Source: AI Investor Teach-In, 8 Dec 2025 [23].
Two concrete pricing points give the upside texture. Libra, which moves the company into a new addressable market, sells at "about 2 times the value of the content offering that we would sell to a law firm" — a genuine price uplift, not a bundled giveaway [24]. And CCH Axcess Intelligence carries "consumption tiers", while the client-collaboration tool is priced against request lists sent — "a measure of output" [25]. But the same executive is explicit that for the 2023–2024 AI features, monetisation "was more about supporting our renewal rates with price increases" [26], and consumption-based pricing is "currently being tested" [27]. The company's summary line is that "AI innovation will drive our future organic growth" [28] — a forward claim the reported numbers have not yet had time to confirm as incremental rather than defensive.
The competitive reality: a shared playbook, not a unique one
The strongest structural caution is that content-plus-AI is not proprietary to Wolters Kluwer — it is the industry's answer. Thomson Reuters, which names Wolters Kluwer among its "primary global competitors," has "introduced agentic AI into our core offerings… backed by Checkpoint's comprehensive proprietary content and deep domain expertise from our tax editors" [29]. The same combination — trusted content, human experts, agentic workflow — is being deployed by the closest peers. That argues Expert AI is table stakes to defend the franchise, and the more speculative part of the thesis is whether it also expands it. (The RELX filing indexed here is a Netherlands financing entity rather than the operating LexisNexis business, so it cannot serve as a like-for-like operating comparison; the genuine peer read comes from Thomson Reuters and from Wolters Kluwer's own disclosures.)

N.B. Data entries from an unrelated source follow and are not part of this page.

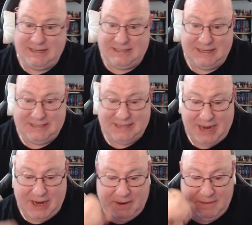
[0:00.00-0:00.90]
is
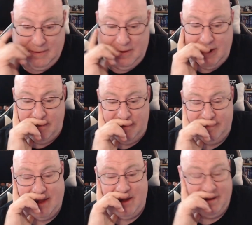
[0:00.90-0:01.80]
like, if
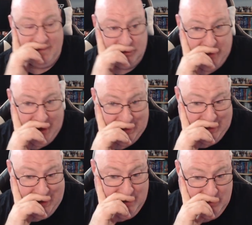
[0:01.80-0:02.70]
Daredevil's back,
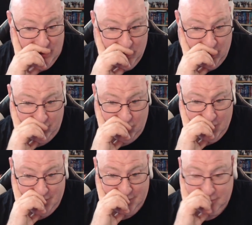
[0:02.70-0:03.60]
let him do the work for us.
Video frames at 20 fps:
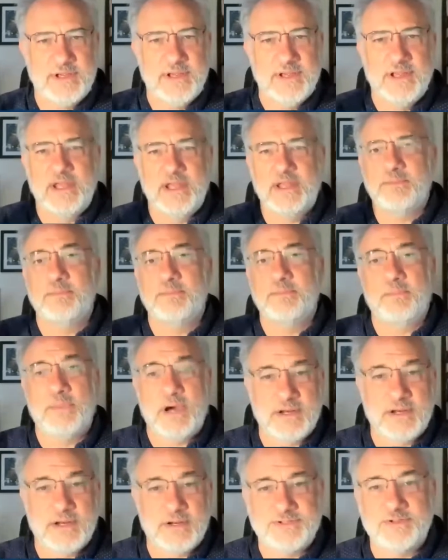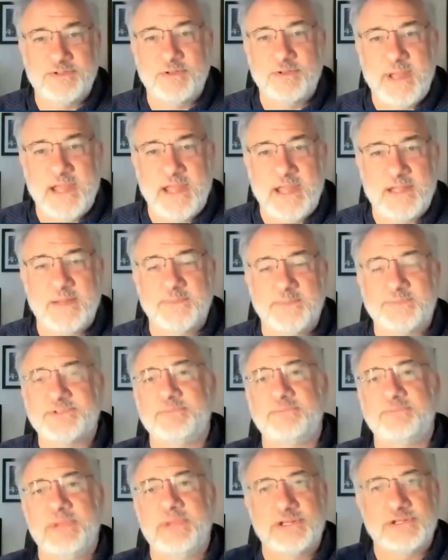and monitor the backups
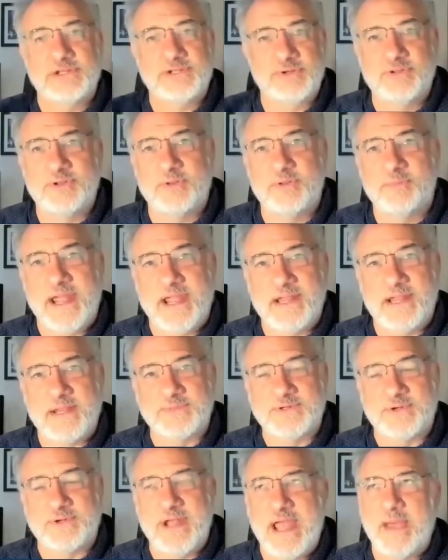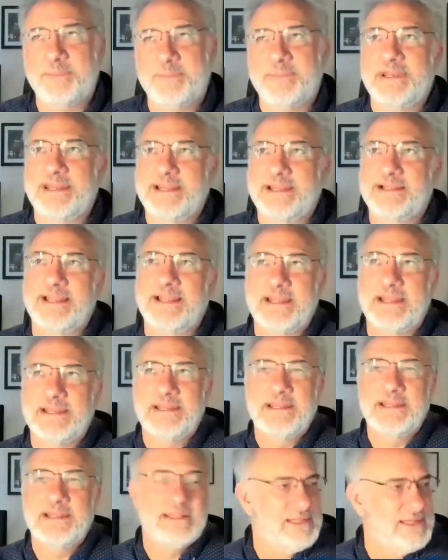and make sure that the backups are happening and let
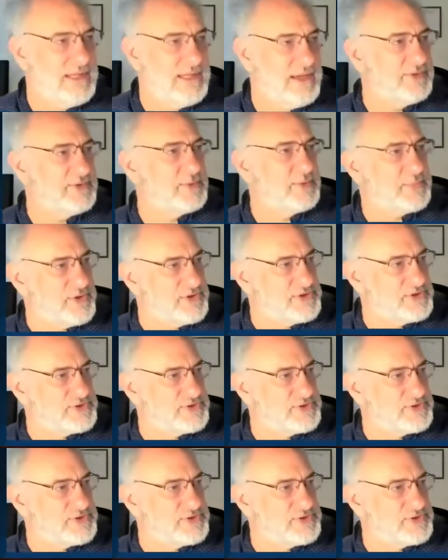the other person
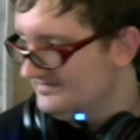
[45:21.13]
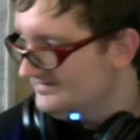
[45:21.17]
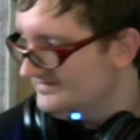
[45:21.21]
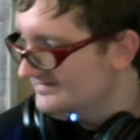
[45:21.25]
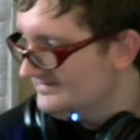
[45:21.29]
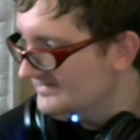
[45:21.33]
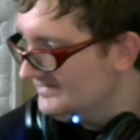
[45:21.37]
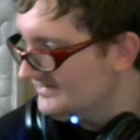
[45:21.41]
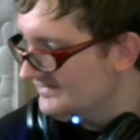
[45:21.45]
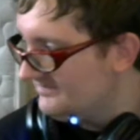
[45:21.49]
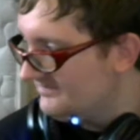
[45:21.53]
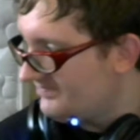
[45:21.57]

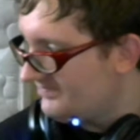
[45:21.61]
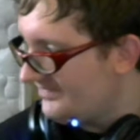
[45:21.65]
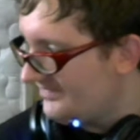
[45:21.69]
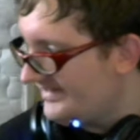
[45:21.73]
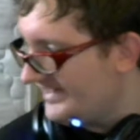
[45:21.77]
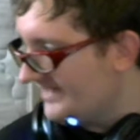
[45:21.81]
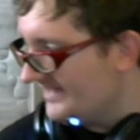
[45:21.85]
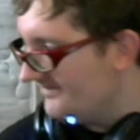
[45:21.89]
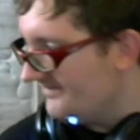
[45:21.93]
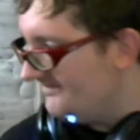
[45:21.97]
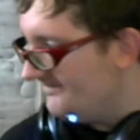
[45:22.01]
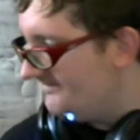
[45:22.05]
It's
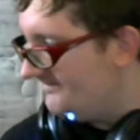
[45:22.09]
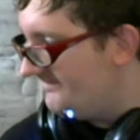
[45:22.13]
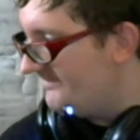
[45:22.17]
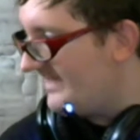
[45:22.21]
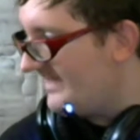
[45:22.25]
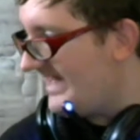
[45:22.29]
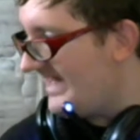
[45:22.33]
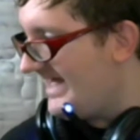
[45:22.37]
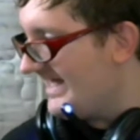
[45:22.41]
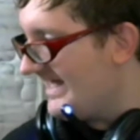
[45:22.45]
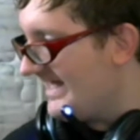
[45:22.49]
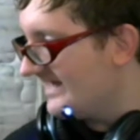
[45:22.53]
probably the
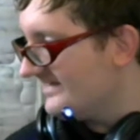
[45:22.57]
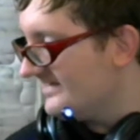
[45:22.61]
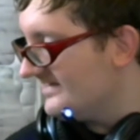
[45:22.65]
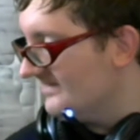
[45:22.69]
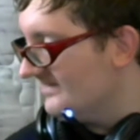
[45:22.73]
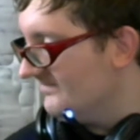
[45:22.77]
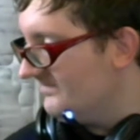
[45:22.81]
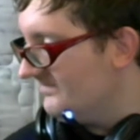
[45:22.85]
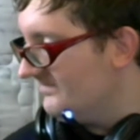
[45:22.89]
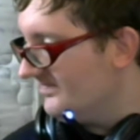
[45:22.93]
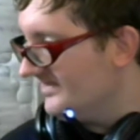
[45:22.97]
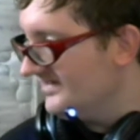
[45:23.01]
bag
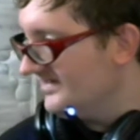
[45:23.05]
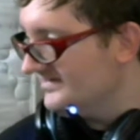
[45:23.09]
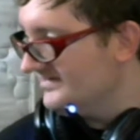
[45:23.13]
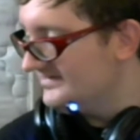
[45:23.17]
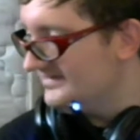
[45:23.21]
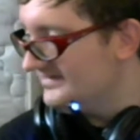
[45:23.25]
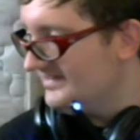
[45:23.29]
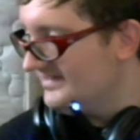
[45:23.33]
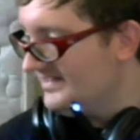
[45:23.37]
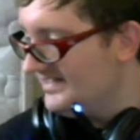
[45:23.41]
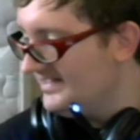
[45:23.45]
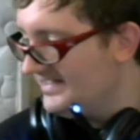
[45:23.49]
someplace.
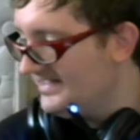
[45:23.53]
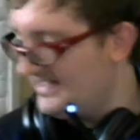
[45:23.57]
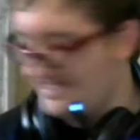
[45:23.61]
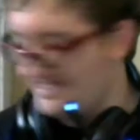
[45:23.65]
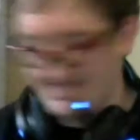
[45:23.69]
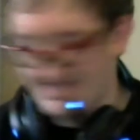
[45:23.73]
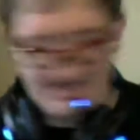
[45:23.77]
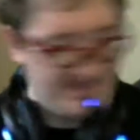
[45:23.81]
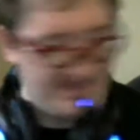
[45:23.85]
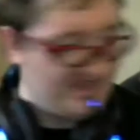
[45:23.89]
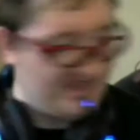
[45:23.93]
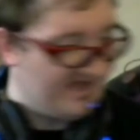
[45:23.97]

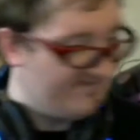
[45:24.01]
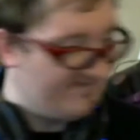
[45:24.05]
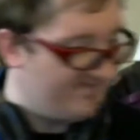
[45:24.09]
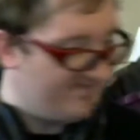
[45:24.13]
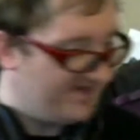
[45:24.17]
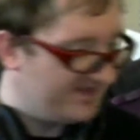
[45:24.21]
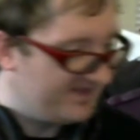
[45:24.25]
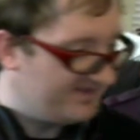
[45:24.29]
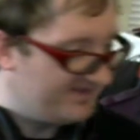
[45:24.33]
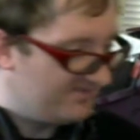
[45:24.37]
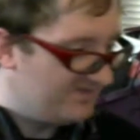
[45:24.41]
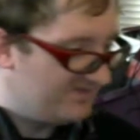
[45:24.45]
I have
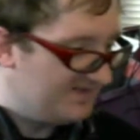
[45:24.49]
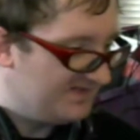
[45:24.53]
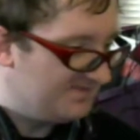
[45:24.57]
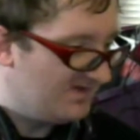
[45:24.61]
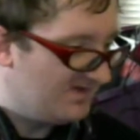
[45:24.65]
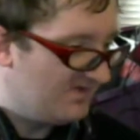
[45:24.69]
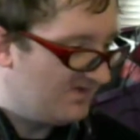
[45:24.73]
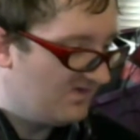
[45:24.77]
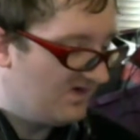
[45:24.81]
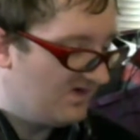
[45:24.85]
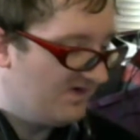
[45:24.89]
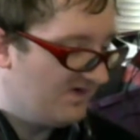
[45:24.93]
like a
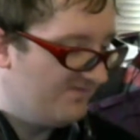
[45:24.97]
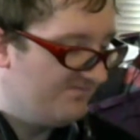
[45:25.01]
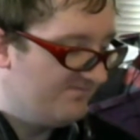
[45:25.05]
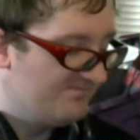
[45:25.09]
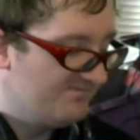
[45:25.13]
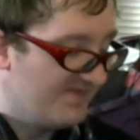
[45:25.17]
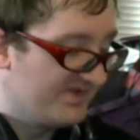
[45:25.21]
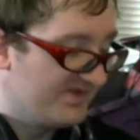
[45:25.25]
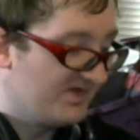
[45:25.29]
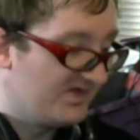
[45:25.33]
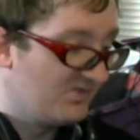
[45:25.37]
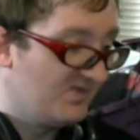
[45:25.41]
repo of
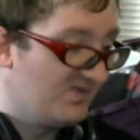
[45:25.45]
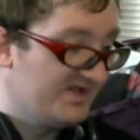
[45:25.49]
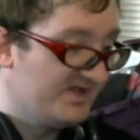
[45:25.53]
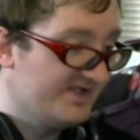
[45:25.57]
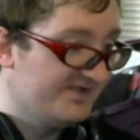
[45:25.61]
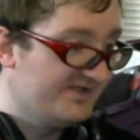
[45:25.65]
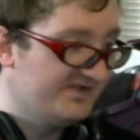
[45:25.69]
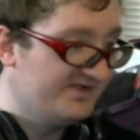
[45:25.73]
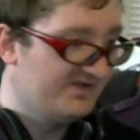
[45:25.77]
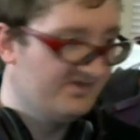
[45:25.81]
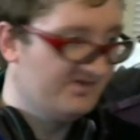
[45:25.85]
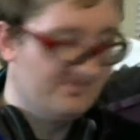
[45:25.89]
Mother 1
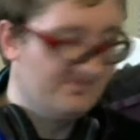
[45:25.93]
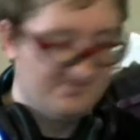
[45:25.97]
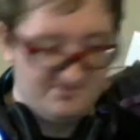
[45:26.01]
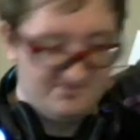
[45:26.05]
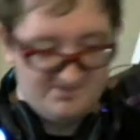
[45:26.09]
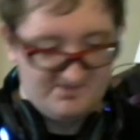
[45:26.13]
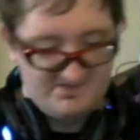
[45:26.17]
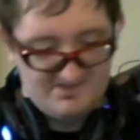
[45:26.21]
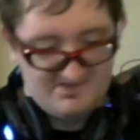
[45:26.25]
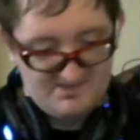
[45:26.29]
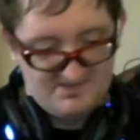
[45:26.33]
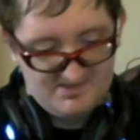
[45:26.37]
and 2,
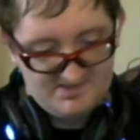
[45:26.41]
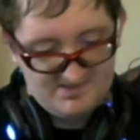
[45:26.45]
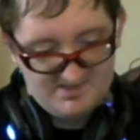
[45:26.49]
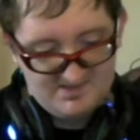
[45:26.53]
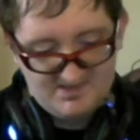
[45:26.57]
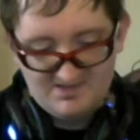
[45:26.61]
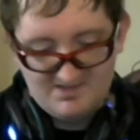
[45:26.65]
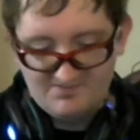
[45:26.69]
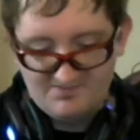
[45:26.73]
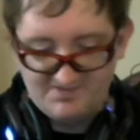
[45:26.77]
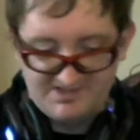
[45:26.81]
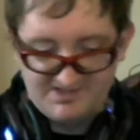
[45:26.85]

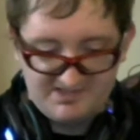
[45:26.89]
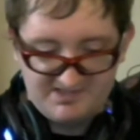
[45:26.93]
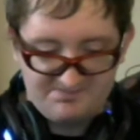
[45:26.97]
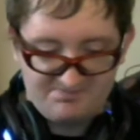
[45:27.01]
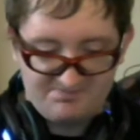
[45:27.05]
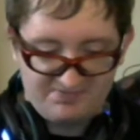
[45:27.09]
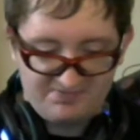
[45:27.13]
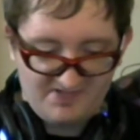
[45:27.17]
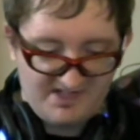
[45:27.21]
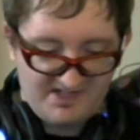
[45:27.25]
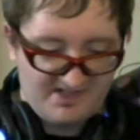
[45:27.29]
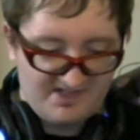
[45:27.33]
which is
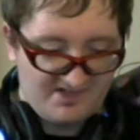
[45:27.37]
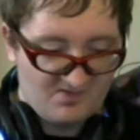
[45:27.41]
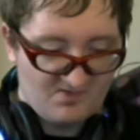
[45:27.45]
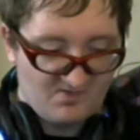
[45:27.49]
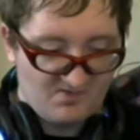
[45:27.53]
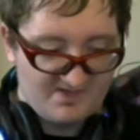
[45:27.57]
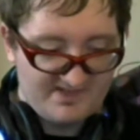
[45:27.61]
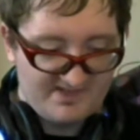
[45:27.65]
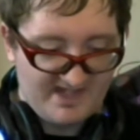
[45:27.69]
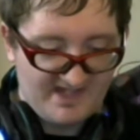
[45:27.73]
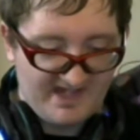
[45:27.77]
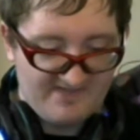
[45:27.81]
probably another
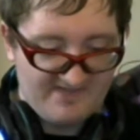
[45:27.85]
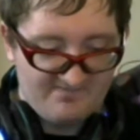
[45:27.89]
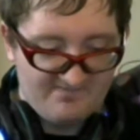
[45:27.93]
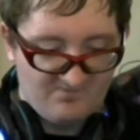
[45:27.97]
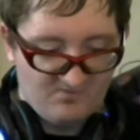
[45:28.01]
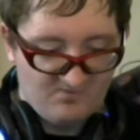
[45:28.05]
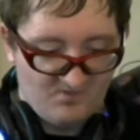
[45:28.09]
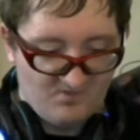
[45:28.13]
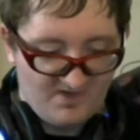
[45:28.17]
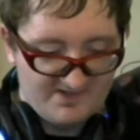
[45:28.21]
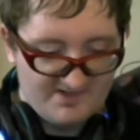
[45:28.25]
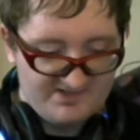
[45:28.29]
one that I'd
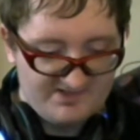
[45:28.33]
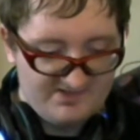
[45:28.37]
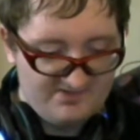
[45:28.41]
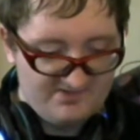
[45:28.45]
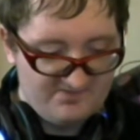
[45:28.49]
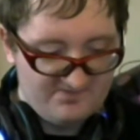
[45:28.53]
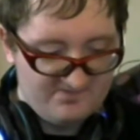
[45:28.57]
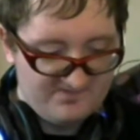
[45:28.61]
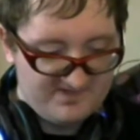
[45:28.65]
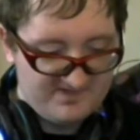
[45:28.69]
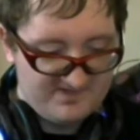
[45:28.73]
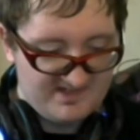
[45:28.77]
want
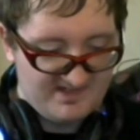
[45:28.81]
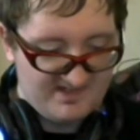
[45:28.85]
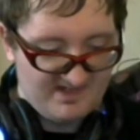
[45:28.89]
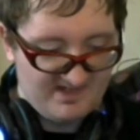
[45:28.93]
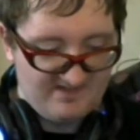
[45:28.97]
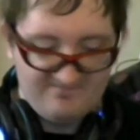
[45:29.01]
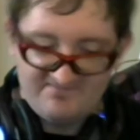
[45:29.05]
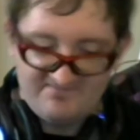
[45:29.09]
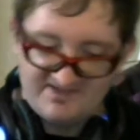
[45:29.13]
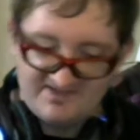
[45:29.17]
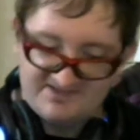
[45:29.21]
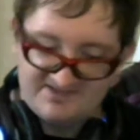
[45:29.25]
to get
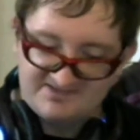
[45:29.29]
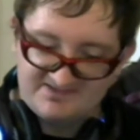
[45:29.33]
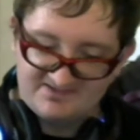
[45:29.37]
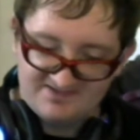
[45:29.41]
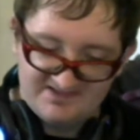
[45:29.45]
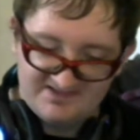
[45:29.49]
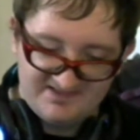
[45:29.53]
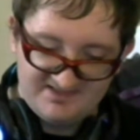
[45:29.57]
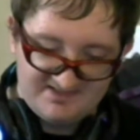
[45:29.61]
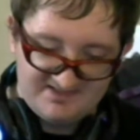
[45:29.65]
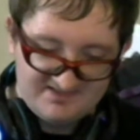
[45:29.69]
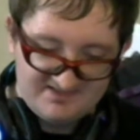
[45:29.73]

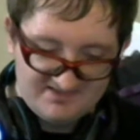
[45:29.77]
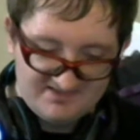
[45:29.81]
eventually.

There is also an option the company flags on the other side of the ledger: its Supervisory Board "discussed the risks and opportunities regarding potential content licensing deals in relation to AI," while continuing to "carefully monitor potential threats and business disruption" [30]. Licensing proprietary corpora to AI developers is a potential revenue avenue that does not depend on winning the end-user interface — a hedge worth watching, and a reminder the company itself treats disruption as a live risk rather than a settled question.
The measured read
On the evidence, the derating looks more like a re-rating of fear than a verdict the operating record supports — but the case is genuinely two-sided, and what would settle it is observable. The bull's best facts are the validation moat (7,600 clinicians and expert-in-the-loop, which a general model does not reproduce), measurable early adoption (30 of the top 100 health enterprises, one-third of renewing individuals upgrading), and real price uplift where the product opens a new market (Libra at roughly 2× content pricing). The bear's best facts sit in the same disclosures: rival AI vendors are already being piloted inside Wolters Kluwer's own accounts, the same content-plus-AI playbook is available to Thomson Reuters and others, and most AI monetisation so far is retention support rather than a cleanly incremental line, with consumption pricing still in test.
What would change the read, in either direction, is checkable in the filings to come: whether cloud and expert-solutions organic growth accelerates as Expert AI scales (the company's "drives future organic growth" claim made good), whether renewal rates hold above 90% as AI-native competitors mature, and whether the discretely-monetised and consumption-based avenues grow from a footnote into a disclosed contributor. Those line items — not the AI narrative — are where the durability question gets answered.